Seals and Solstice

All along the coast at this time of year, grey seals come ashore to calve. They do it on rocky islets, and in cliff-bound coves mostly inaccessible to humans... but not everywhere. A mile north of St Abbs along a clifftop path, the gradient relents at Horsecastle Bay. 

I took the dog there for sunrise. For some reason I expected to watch the sun rise out at sea, but at this time of year - the morning after the winter solstice - it rises along the edge of the land.

St Abbs Head sunrise:

The seal cows come ashore and feed their pups some of the richest milk in the animal kingdom, containing 50% fat - ten times the amount of human or cow milk! The babies need it, as they must grow fast and get off the shore where they are extremely vulnerable. Within three weeks they get enough to more than double their weight, before their mothers leave them to figure out the rest of their lives for themselves.

Grey seal pup:

It was bitingly cold, but the pups looked pretty comfortable - no wonder with such a thick layer of blubber!

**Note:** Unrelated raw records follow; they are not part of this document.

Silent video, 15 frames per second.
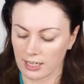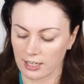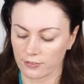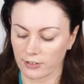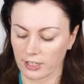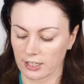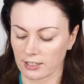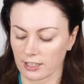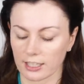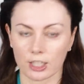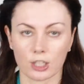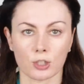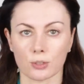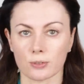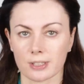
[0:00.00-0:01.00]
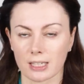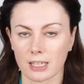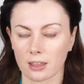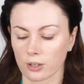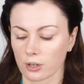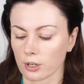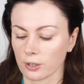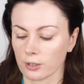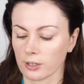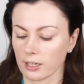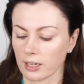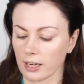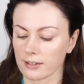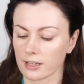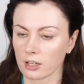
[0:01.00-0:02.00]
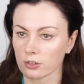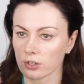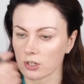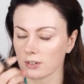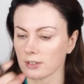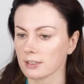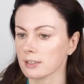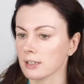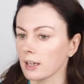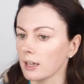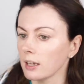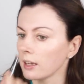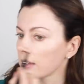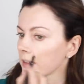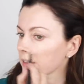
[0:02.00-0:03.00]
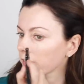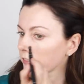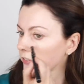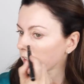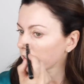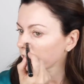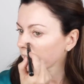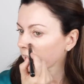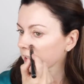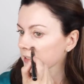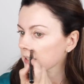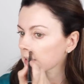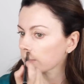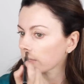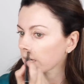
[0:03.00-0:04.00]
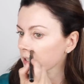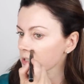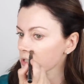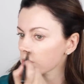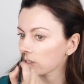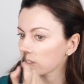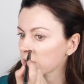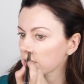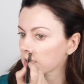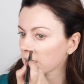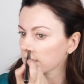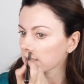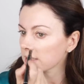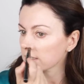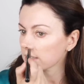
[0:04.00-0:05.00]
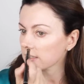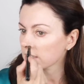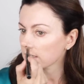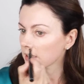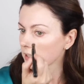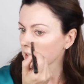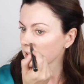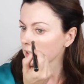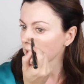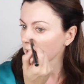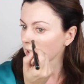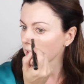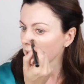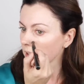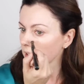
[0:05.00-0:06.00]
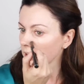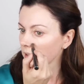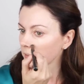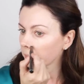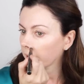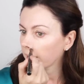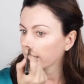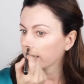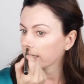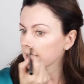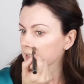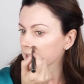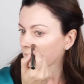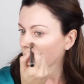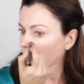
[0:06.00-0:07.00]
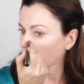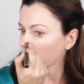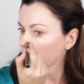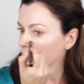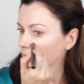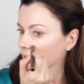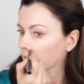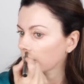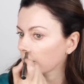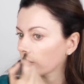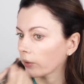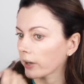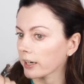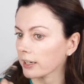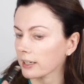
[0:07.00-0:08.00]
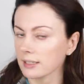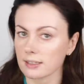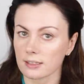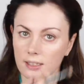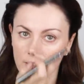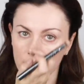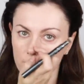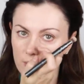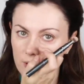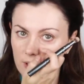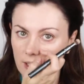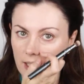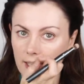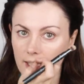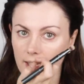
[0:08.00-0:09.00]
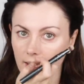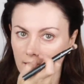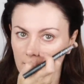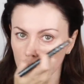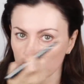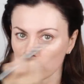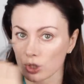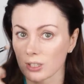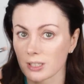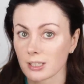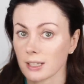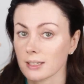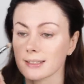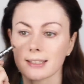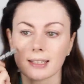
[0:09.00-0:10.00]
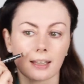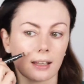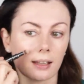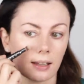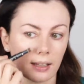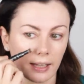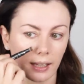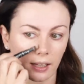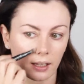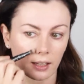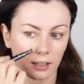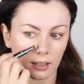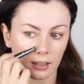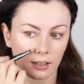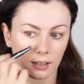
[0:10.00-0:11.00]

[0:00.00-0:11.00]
I find that I can use either. And then I'll use the fluffy end of the brush to just blend out where concealer would just tend to cling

If it wasn't for a retaining fence they would be right up over the path, and the dog was on her lead and best behaviour, kept at a distance from the fence. Can we stroke them? asked a companion. I wouldn't, I said. They're wild animals, give them space.

St Abbs, later:

The weather either side of this day has been flat and grey, unrelentingly wet on the west coast visiting family, the sharp frosts of early winter replaced by cloud and darkness, mud underfoot. Nothing much stirs and these are the death days of calendar, as evocatively described by Monica Wilde. But for one morning, the wind moved mountains and the world was on fire.